調査はすき間をのぞき込むように進められた
左耳がカットされたTNR済みの猫

TNR済み6匹確認
〝外ネコ・外飼い〟痕跡も

奄美ネコ問題ネットワーク=ACN(久野優子会長)は4日、奄美市名瀬朝日町自治会(髙司雄二会長、312世帯・609人)との協働で、同町内全域の「野良猫モニタリング調査」を実施した。41人が参加。猫の潜んでいそうな草むらや物陰までのぞき込みながらくまなく探し、6匹の〝外ネコ〟を確認した。

調査は2019年に始まり、20年からは同市の「野良猫モニタリング事業」としてACNが業務委託を受け行っている。ACNは奄美猫部、奄美野鳥の会、奄美哺乳類研究会の会員有志で構成。今回は奄美猫部が調査の中心となった。

調査には、大島高校の生徒17人もボランティアで参加。先頭の奄美猫部サポーターらがゆっくり歩きながら猫を探すのに続き、カメラでの撮影、発見場所を地図に書き込むなどの役割を担った。

ある駐車場の一部には、段ボールに新聞紙やバスタオルを敷いた「猫の家」や、餌を与えるための皿も置かれるなど〝外飼い〟の光景も見受けられた。

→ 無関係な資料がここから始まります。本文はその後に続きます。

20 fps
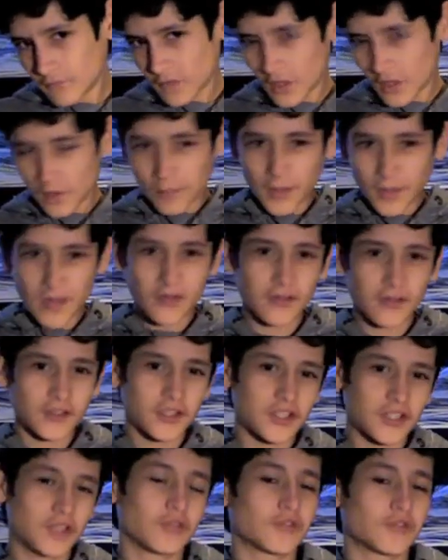
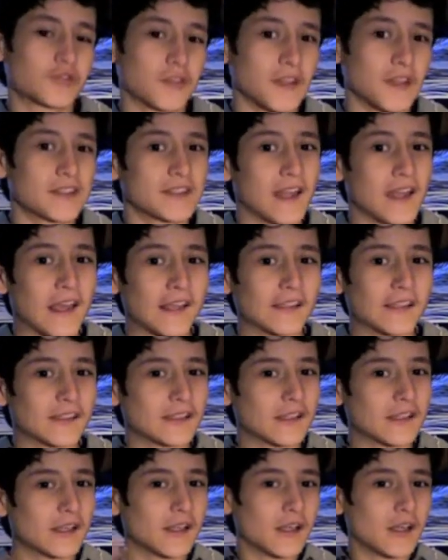Apparently she was dressed
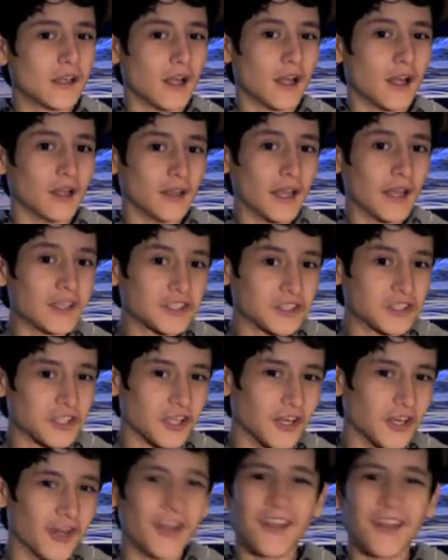as
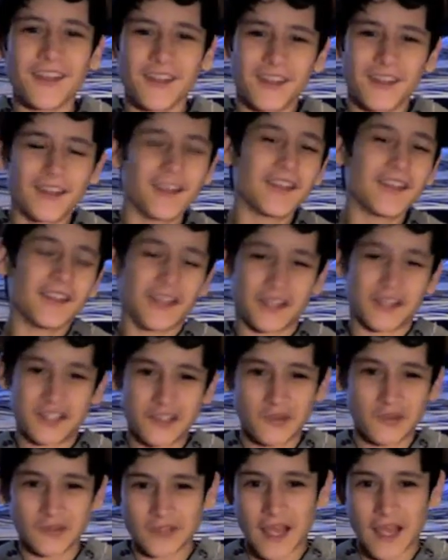Elektra. Yeah, she was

約40分かけ町内全域を調査、写真で猫の種類や耳がカットされているかどうかを確認した。6匹すべてがTNR(捕獲し避妊・去勢された猫)済みの外ネコだった。調査データは同市環境対策課と共有され、野良猫が確認された場合TNRが実施される。

奄美市住用町役勝から参加した同校2年・菊野夏音さん(16)は「最近は集落でも外で猫を見かけなくなった。野生化して(希少動物に)被害が出ることもあるので、こうした活動を続けていることを広く知ってほしい」と話した。

調査は、短期間に複数回の定点観測が必要なため11日も行われる。次回は自衛隊員らも参加するという。同市名瀬和光町や仲勝町での実施も予定している。

久野会長は「今回はすべてTNR済みだったが、油断できない。かつては40匹の多頭飼育の家と交渉を重ねたこともある」と次回以降の調査に意気込みを見せた。